▶ YOUR GOAL
The answer must consist of every line from the data that holds "want".

▶ DATA TO EXAMINE
--- START ---

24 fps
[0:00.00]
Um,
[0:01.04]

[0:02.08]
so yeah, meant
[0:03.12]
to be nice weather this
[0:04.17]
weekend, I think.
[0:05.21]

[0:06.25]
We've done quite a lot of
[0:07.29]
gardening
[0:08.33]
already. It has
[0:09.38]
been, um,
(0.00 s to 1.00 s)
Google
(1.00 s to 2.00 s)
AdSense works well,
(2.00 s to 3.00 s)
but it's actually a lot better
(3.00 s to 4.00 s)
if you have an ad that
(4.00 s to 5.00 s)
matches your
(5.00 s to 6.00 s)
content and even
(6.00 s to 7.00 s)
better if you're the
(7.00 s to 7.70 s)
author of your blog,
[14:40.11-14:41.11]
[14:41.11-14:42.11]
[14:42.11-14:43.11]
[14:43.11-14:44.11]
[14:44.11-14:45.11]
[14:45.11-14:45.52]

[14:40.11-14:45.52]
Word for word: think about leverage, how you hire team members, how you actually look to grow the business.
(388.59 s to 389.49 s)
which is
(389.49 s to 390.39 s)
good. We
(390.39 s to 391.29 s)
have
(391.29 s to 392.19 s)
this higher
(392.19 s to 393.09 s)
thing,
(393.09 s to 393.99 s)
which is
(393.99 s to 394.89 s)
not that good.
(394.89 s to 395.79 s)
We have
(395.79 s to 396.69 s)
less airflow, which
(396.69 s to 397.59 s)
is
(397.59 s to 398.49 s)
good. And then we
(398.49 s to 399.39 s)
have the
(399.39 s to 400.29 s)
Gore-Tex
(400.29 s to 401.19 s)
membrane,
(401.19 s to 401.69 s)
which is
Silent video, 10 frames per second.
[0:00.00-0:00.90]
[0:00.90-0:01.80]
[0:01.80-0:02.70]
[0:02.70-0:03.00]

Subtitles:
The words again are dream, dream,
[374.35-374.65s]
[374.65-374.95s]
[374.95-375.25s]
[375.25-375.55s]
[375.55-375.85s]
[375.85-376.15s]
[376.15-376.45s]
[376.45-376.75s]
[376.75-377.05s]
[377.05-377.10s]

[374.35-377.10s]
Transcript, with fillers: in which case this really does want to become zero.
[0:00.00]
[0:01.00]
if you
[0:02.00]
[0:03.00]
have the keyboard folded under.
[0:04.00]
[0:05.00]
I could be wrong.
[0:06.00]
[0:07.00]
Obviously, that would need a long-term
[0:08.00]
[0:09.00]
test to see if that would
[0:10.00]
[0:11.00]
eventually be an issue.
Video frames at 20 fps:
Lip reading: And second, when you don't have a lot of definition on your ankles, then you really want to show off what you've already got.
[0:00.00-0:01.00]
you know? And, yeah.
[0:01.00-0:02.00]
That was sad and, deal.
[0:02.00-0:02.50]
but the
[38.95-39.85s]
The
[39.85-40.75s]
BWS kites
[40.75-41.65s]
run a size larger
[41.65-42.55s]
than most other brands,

--- END ---

▶ OUTPUT BELOW
Transcript, with fillers: in which case this really does want to become zero.
Lip reading: And second, when you don't have a lot of definition on your ankles, then you really want to show off what you've already got.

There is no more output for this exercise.